==== Dataset entries

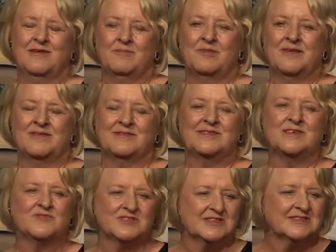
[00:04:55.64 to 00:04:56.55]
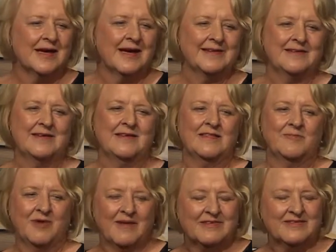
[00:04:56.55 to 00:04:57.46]
but civil society, the
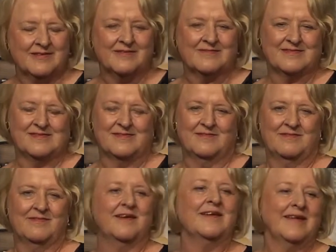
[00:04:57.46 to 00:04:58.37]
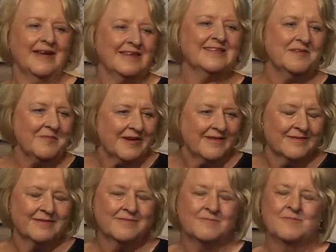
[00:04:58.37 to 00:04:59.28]
private sector, and academia.
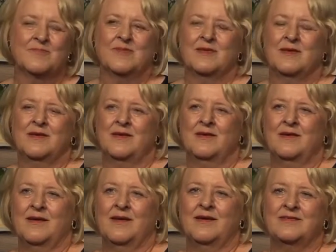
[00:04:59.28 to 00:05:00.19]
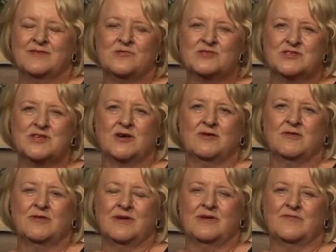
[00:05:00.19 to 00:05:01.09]
It
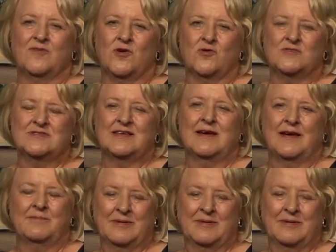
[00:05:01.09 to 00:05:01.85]
also involves, I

========

Aim of the task: Print the entries again exactly as they appear above. Do not print the pictures.

Written answer:
[00:04:55.64 to 00:04:56.55]
[00:04:56.55 to 00:04:57.46]
but civil society, the
[00:04:57.46 to 00:04:58.37]
[00:04:58.37 to 00:04:59.28]
private sector, and academia.
[00:04:59.28 to 00:05:00.19]
[00:05:00.19 to 00:05:01.09]
It
[00:05:01.09 to 00:05:01.85]
also involves, I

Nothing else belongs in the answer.